Pour le sociologue, les anciens doivent être protégés du Covid-19 pour plusieurs raisons. « Quand ces derniers deviennent inactifs, malades, fragiles, c’est même un investissement qui s’effrite parce notre investissement humain ne se limite pas simplement à subvenir aux besoins de nos enfants, mais à encadrer nos personnes âgées », dit-il avant d’ajouter qu’en Europe, ils ne croient pas à toutes ces considérations car étant trop rationalistes. Ils réfléchissent, estime-t-il, en termes de coût, de pertes, en termes d’avantages et ils réfléchissent aussi en termes de risques et de perte de temps. C’est pourquoi dans leurs sociétés, ils ont besoin de mettre en place des mécanismes en termes de prise en charge, d’accueil des personnes âgées alors que nous, c’est dans l’espace familial que tout se passe. « D’autant que parfois c’est le père de famille qui intègre tous les enfants au sein de la maison et malgré leurs réussites socioprofessionnelles, il exige que chacun reste dans l’enceinte familiale. Il se crée ainsi plusieurs ménages composés de la fratrie alors qu’en Europe, c’est rare de voir ça », informe l’enseignant qui souligne que même si la tendance se modernise, le patriarche existe encore. Car même les religions au Sénégal recommandent un accompagnement jusqu’au dernier moment des personnes âgées. « En Afrique, la vie est régie par la hiérarchie », renchérit Dr Sanoko
« IL FAUT DEVELOPPER DES STRATEGIES ALLANT DANS LE SENS DE PROTEGER LES PERSONNES AGEES »

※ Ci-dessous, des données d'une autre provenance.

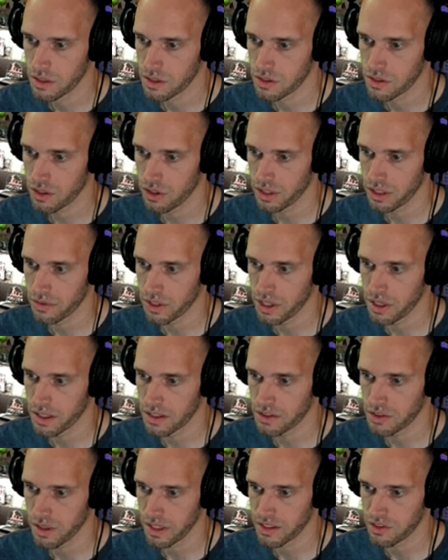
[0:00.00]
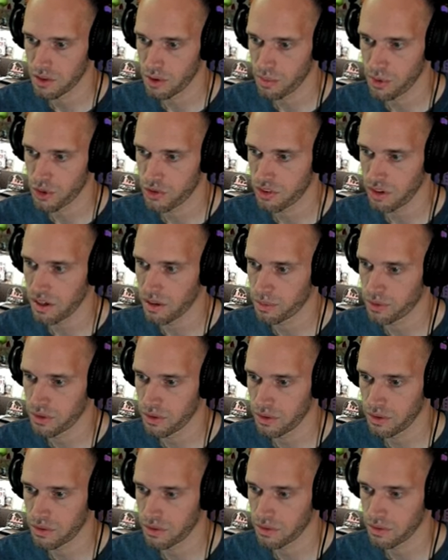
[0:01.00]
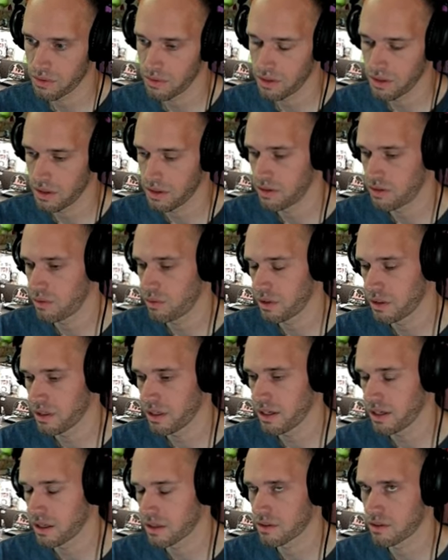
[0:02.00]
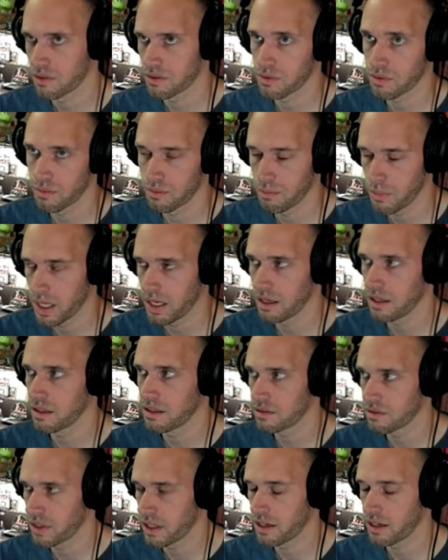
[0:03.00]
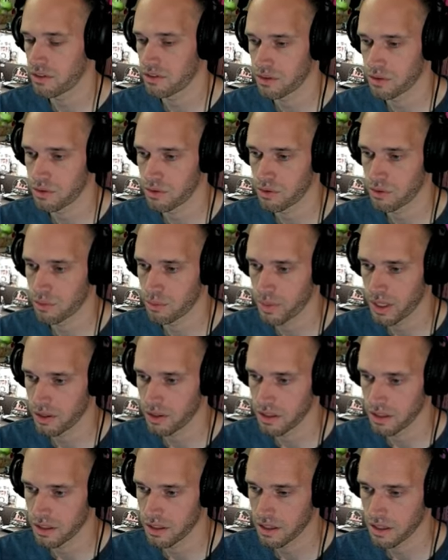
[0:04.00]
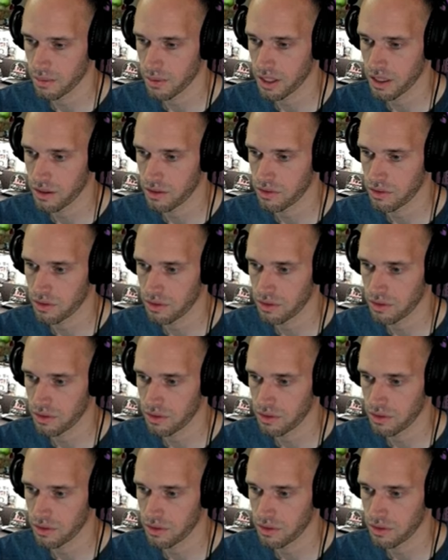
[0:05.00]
So even on its, it's almost up to its, its well, yeah, because May of last year is when Paldea came out.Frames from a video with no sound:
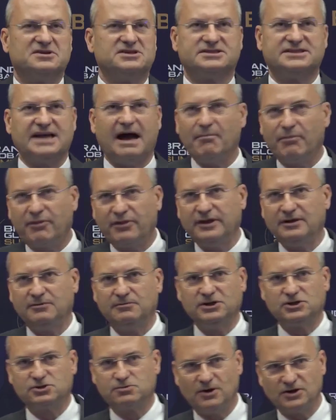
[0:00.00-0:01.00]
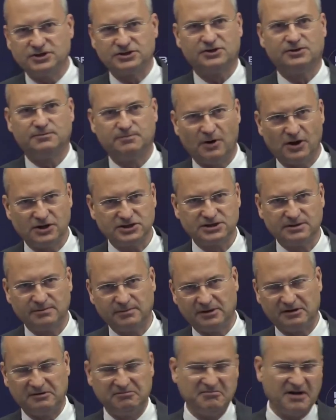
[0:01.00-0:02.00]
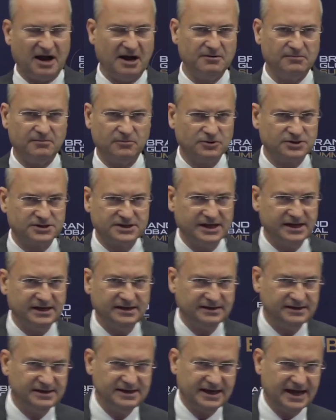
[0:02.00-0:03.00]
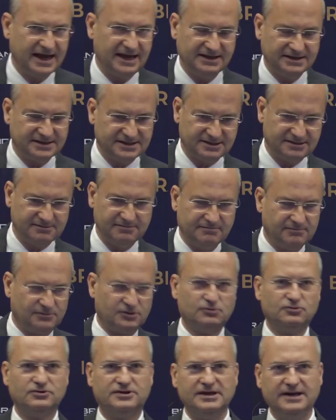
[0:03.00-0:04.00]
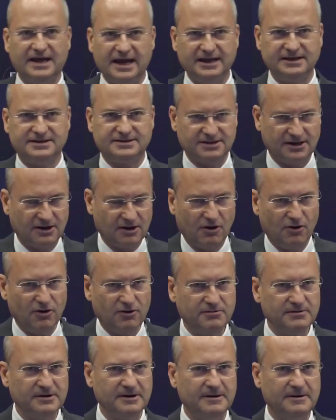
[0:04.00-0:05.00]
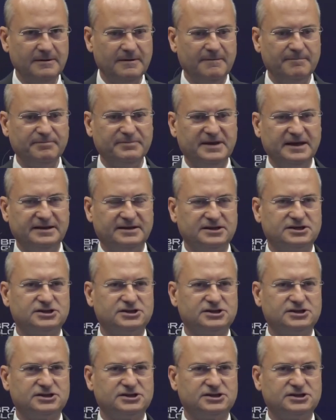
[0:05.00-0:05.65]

Something which was not possible, I would say, two decades ago, that a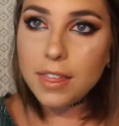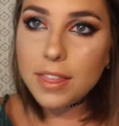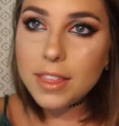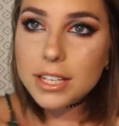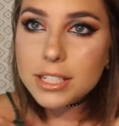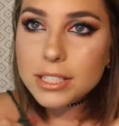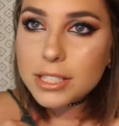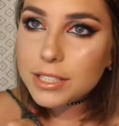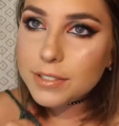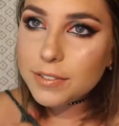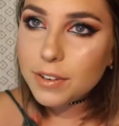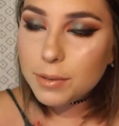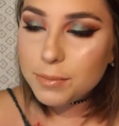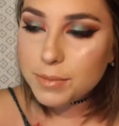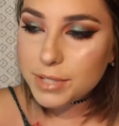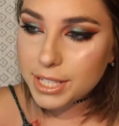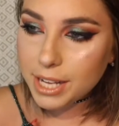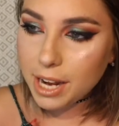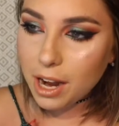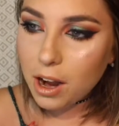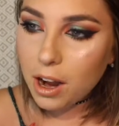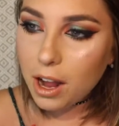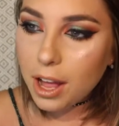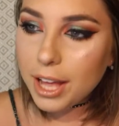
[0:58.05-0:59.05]
This is from
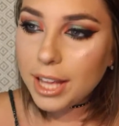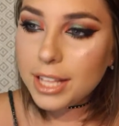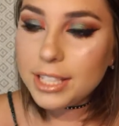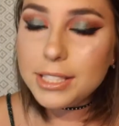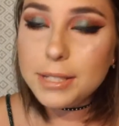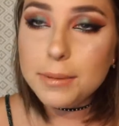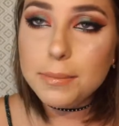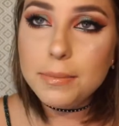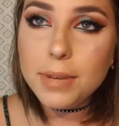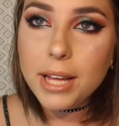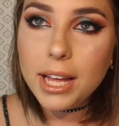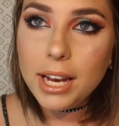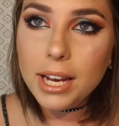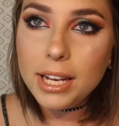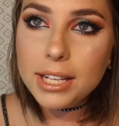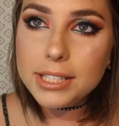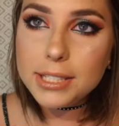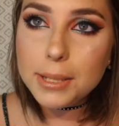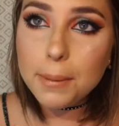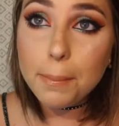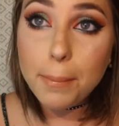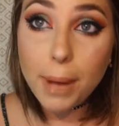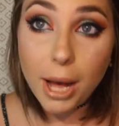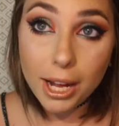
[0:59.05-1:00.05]
Zara. It's a and
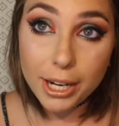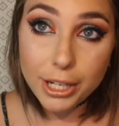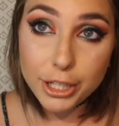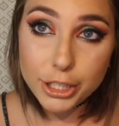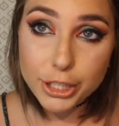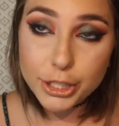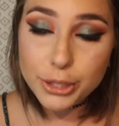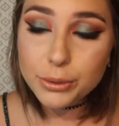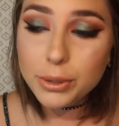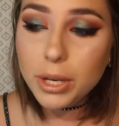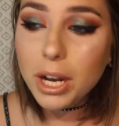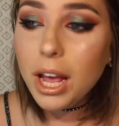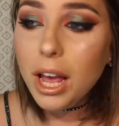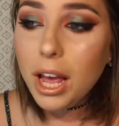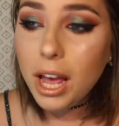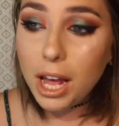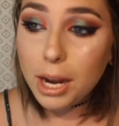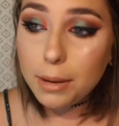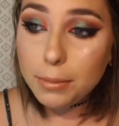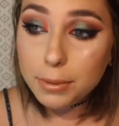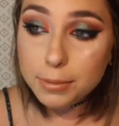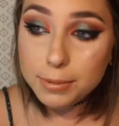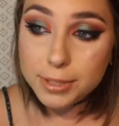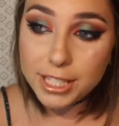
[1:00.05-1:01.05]
it's a bodysuit,
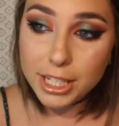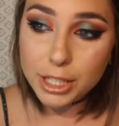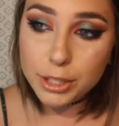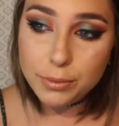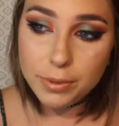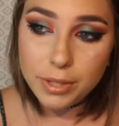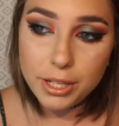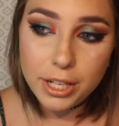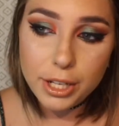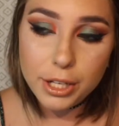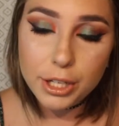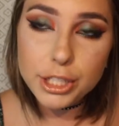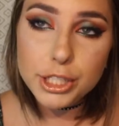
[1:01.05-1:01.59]
and I'm obsessed with it.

Mesurant l’importance et le rôle joués par cette couche de la population dans la société sénégalaise, Dr Abdoukhadre Sanoko pense qu’il faut développer des stratégies allant dans le sens de protéger les personnes âgées, « surtout de tout contact susceptible de leur faire contracter le virus ; et il faudrait que chaque Sénégalais responsable puisse exiger que les personnes âgées ne sortent pas ces temps-ci de l’environnement familial », préconise-t-il. Il trouve aussi que l’autre disposition qui doit être prise, c’est de ne pas rendre visite aux personnes âgées pour ne pas les exposer à la maladie. Toutefois, il invite les Sénégalais à ne pas les isoler parce qu’une personne âgée a besoin de vie et de chaleur.